__ABOUT THIS EXERCISE__: Reproduce the listing in full, pictures excluded.
# # #
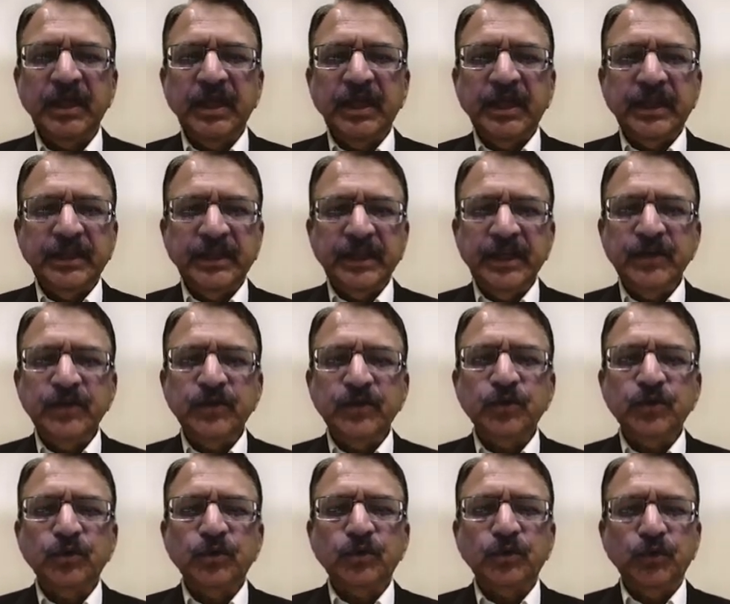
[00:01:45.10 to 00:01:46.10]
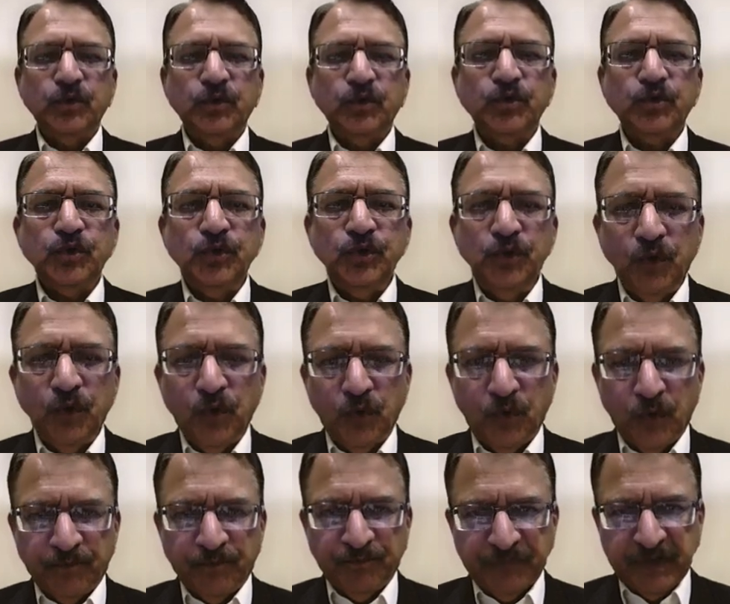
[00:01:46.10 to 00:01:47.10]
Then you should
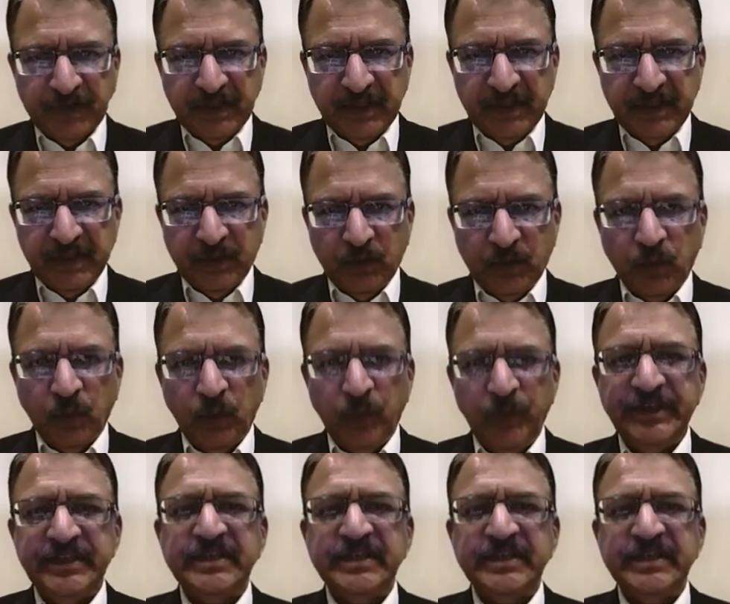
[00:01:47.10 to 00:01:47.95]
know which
# # #
__ANSWER SPACE__:
[00:01:45.10 to 00:01:46.10]
[00:01:46.10 to 00:01:47.10]
Then you should
[00:01:47.10 to 00:01:47.95]
know which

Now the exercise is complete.